Available data Block Start

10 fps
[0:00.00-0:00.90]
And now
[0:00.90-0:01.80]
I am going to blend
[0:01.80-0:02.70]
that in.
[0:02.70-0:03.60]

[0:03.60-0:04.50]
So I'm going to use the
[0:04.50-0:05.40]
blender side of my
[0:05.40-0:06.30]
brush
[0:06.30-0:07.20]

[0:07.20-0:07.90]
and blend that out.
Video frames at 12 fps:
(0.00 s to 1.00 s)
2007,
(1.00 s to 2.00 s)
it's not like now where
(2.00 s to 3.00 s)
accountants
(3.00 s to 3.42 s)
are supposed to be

Available data Block End
Available data Block Start

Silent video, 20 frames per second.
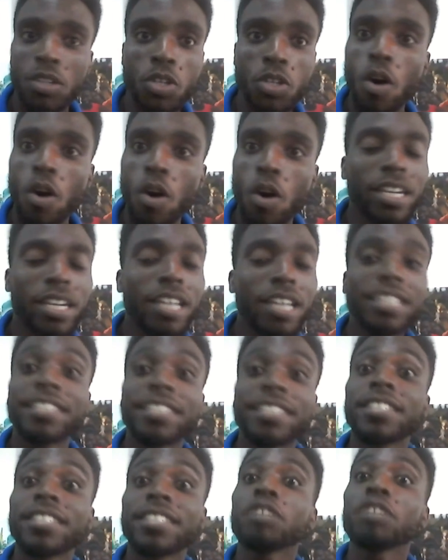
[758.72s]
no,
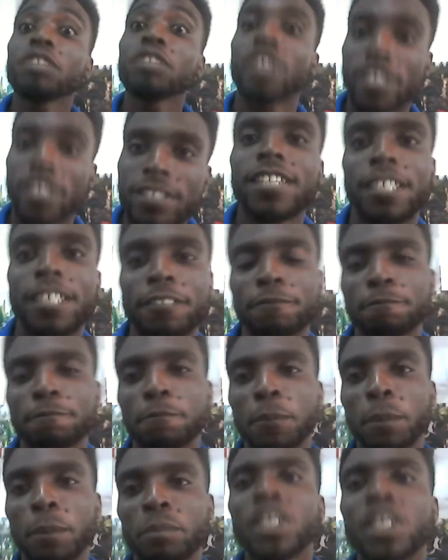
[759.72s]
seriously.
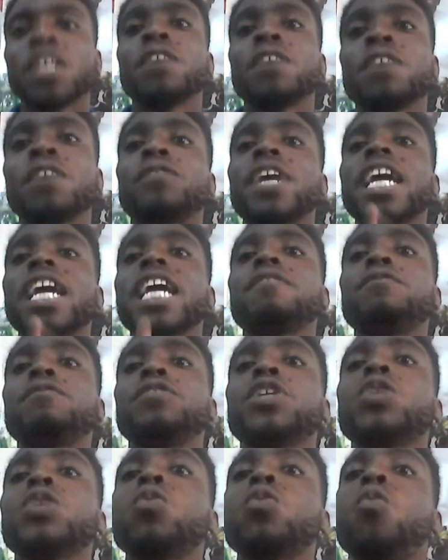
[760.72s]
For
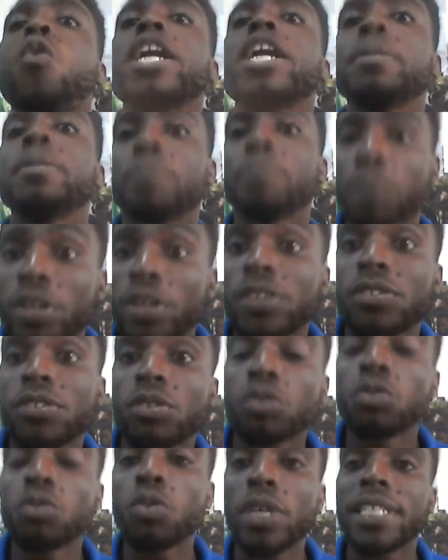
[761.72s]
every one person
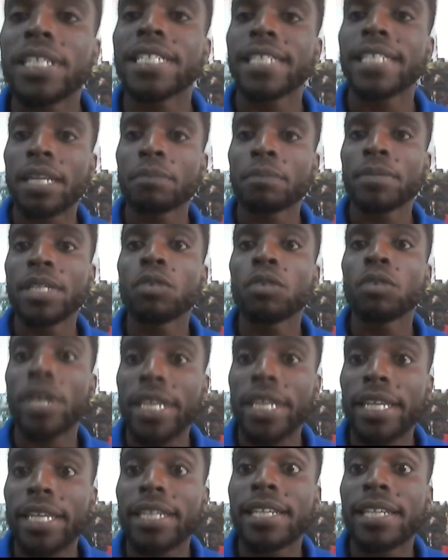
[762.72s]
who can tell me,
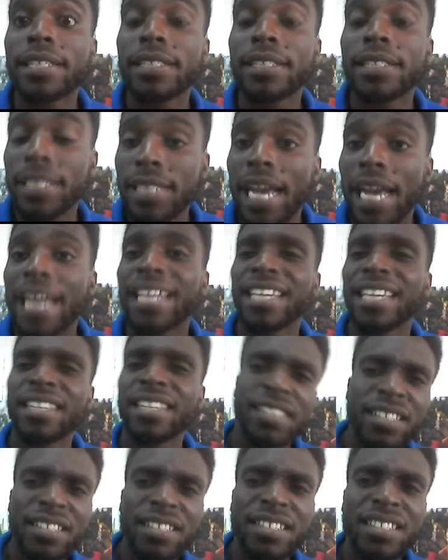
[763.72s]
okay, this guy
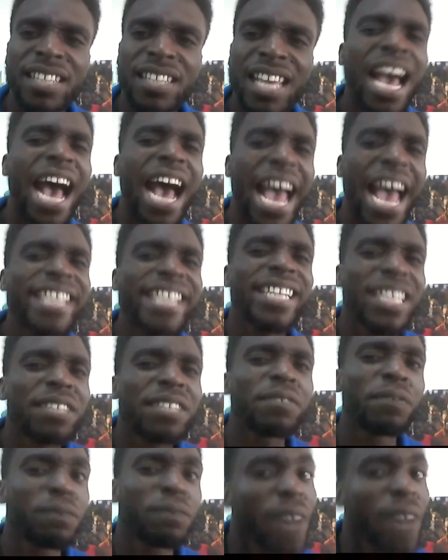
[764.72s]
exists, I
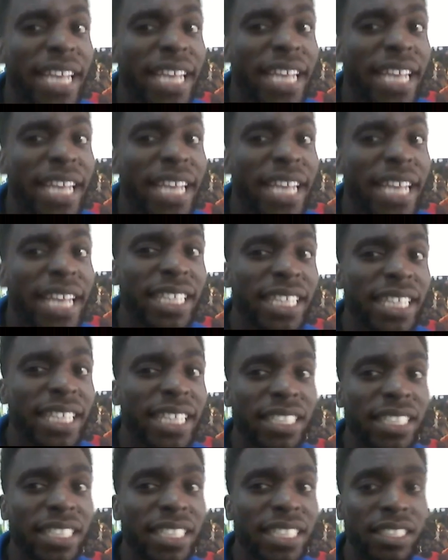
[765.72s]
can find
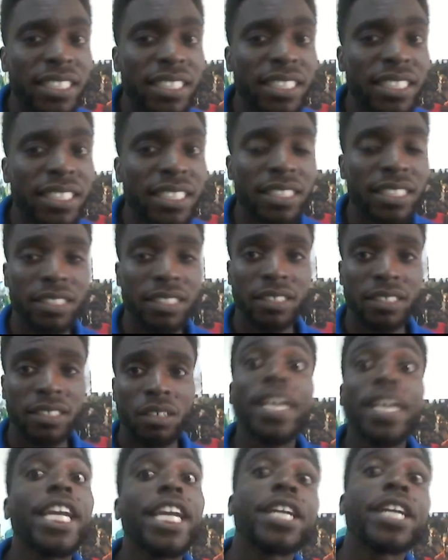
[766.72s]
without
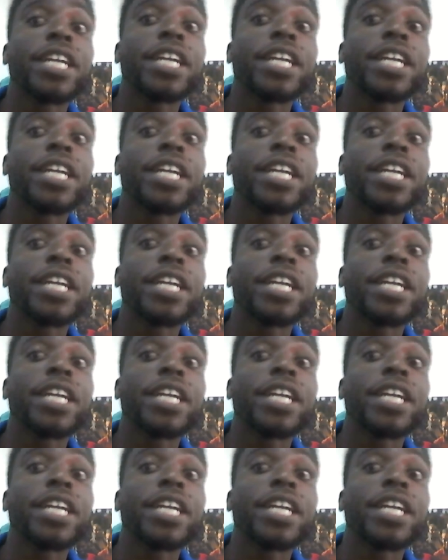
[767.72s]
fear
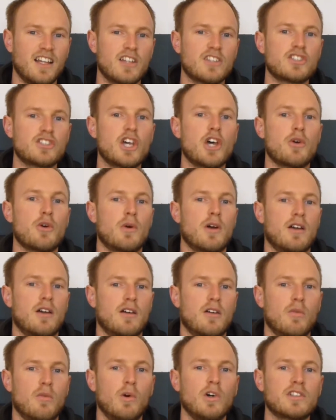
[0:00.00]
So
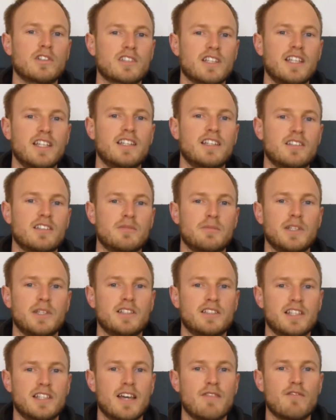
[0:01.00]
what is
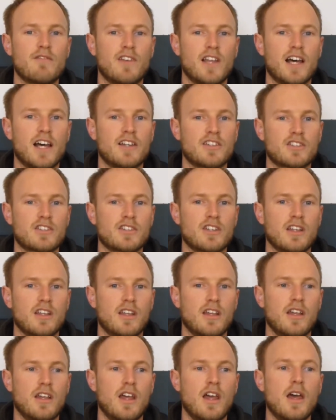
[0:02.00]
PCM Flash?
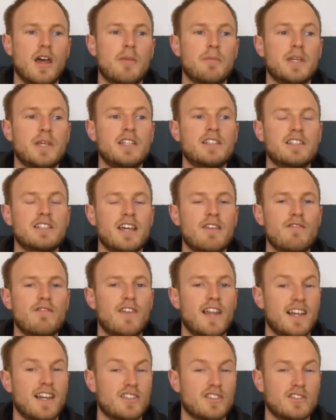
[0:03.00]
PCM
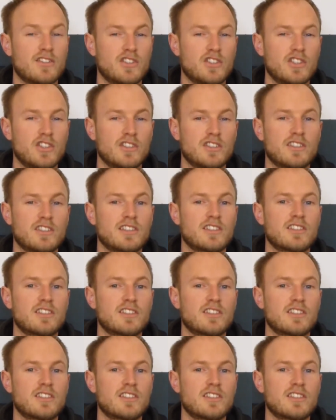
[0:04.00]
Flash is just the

Available data Block End
Available data Block Start

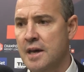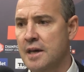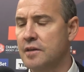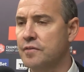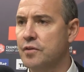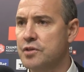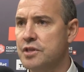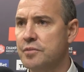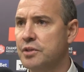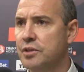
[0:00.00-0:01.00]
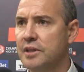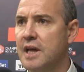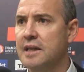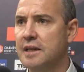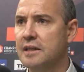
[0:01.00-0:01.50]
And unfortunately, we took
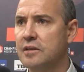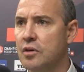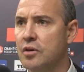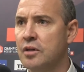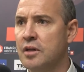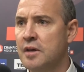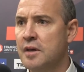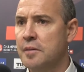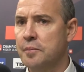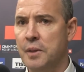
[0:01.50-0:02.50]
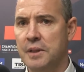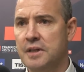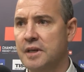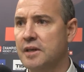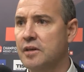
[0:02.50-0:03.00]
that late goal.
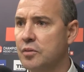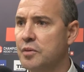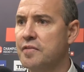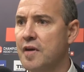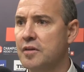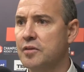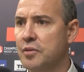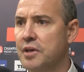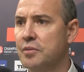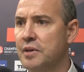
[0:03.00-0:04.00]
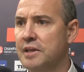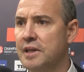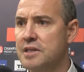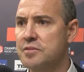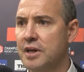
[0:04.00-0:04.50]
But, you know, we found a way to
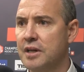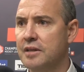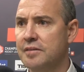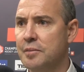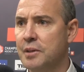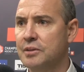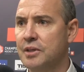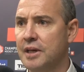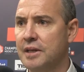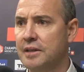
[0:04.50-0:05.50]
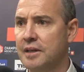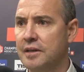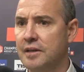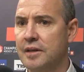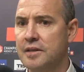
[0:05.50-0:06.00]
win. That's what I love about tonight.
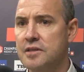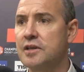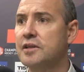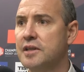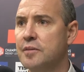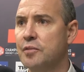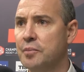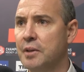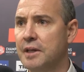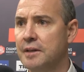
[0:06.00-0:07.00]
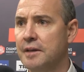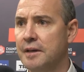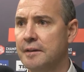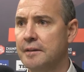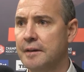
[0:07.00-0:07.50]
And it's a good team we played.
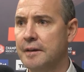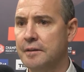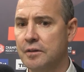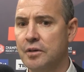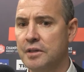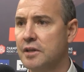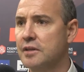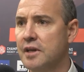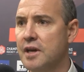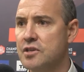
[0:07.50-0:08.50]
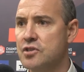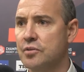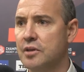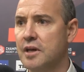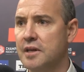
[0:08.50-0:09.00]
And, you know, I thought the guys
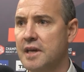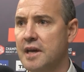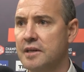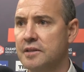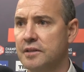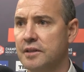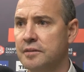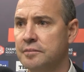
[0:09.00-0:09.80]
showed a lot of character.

Available data Block End

## [Assignment]
From the entries above, extract each line containing "frames".

## [Exercise solution]
Video frames at 12 fps:
Silent video, 20 frames per second.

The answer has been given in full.